▶ What is required
Every line of the records below that holds the word "Transcript" belongs in the answer.

▶ Exercise data

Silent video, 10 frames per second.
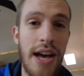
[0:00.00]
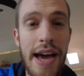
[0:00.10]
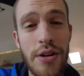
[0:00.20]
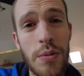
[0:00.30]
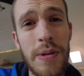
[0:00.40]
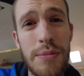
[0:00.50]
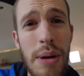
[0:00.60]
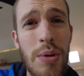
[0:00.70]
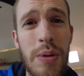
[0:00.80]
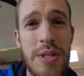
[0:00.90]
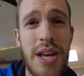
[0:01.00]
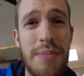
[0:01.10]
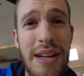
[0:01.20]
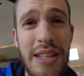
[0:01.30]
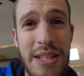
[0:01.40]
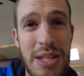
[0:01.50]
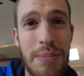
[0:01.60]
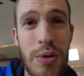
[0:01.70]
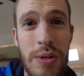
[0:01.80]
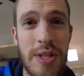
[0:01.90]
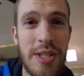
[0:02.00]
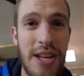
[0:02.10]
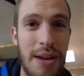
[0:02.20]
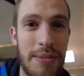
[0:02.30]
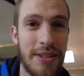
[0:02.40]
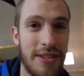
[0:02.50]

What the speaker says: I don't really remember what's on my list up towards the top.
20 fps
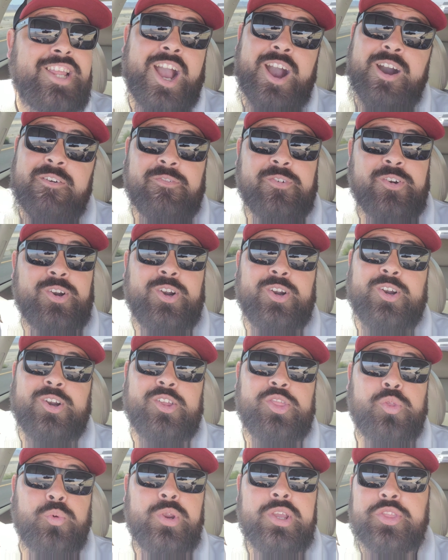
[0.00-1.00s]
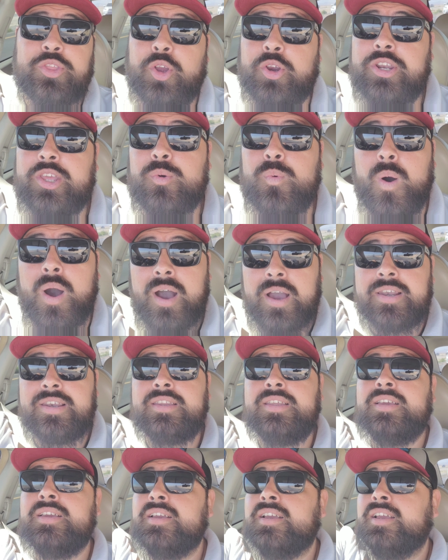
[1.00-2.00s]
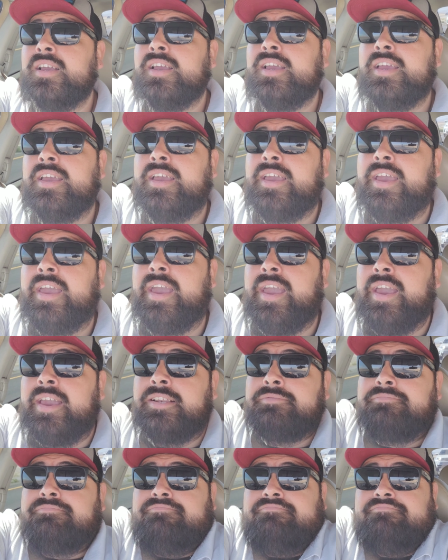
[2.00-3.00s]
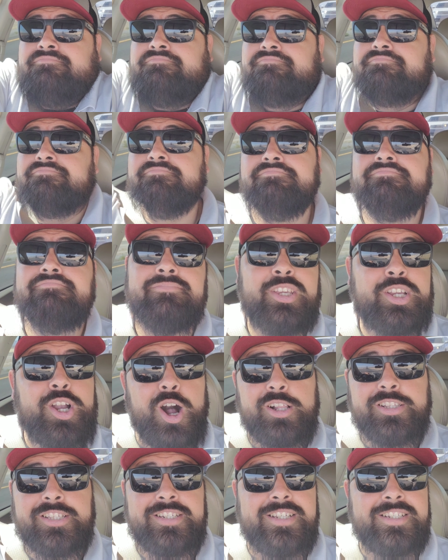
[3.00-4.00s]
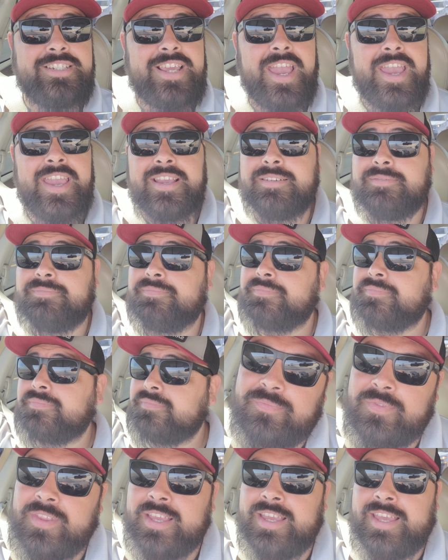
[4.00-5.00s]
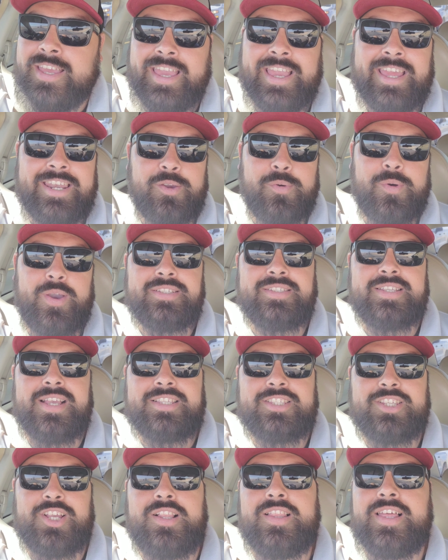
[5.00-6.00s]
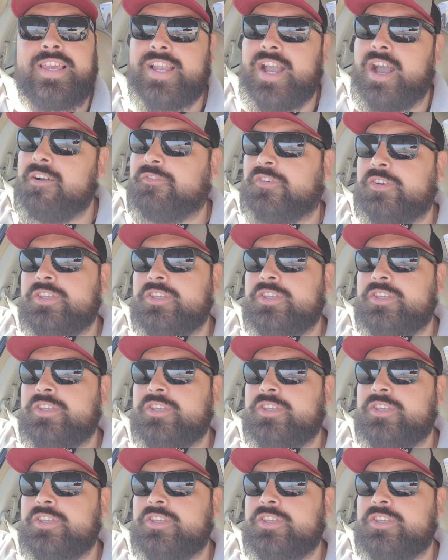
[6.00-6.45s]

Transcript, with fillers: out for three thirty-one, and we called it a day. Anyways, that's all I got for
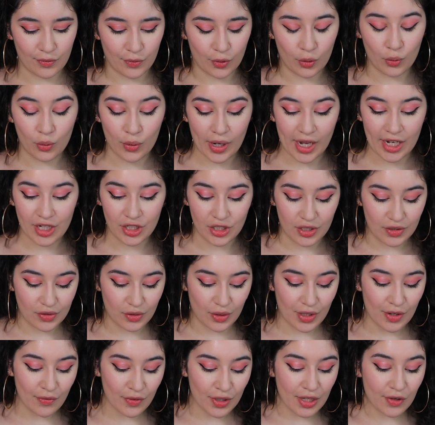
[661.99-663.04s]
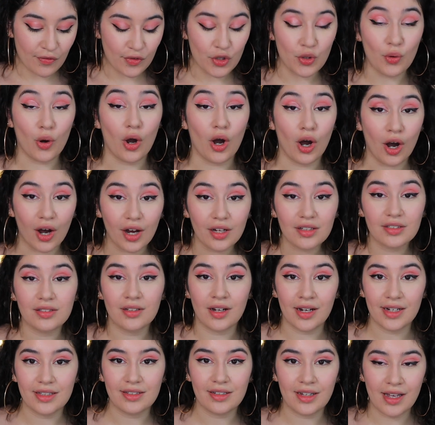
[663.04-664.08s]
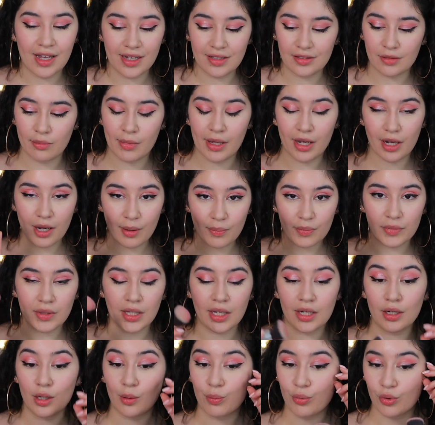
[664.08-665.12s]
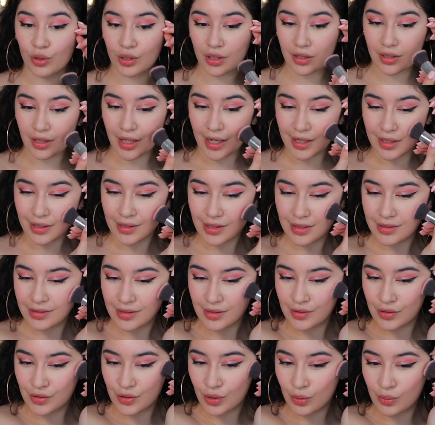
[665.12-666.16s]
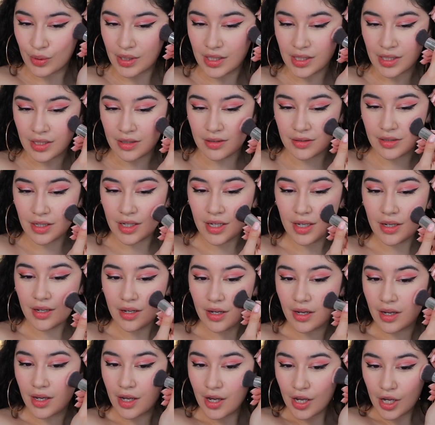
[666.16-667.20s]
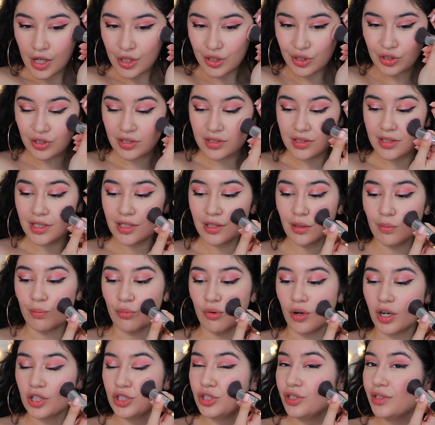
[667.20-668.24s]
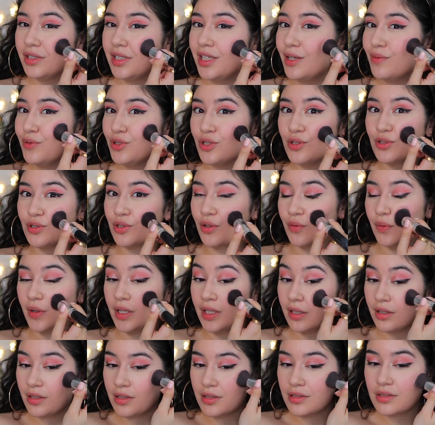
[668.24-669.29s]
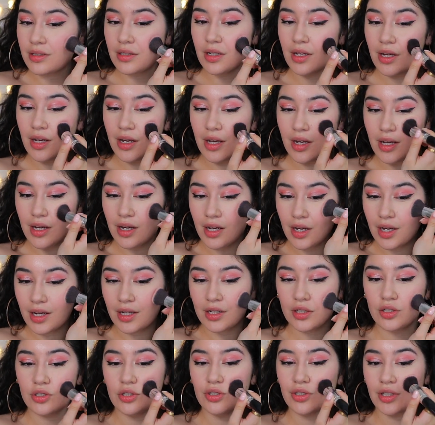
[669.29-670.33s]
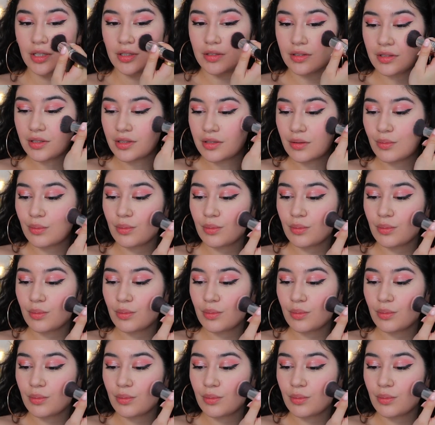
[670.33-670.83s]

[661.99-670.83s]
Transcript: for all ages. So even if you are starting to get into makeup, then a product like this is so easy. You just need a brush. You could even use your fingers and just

▶ Answer area
Transcript, with fillers: out for three thirty-one, and we called it a day. Anyways, that's all I got for
Transcript: for all ages. So even if you are starting to get into makeup, then a product like this is so easy. You just need a brush. You could even use your fingers and just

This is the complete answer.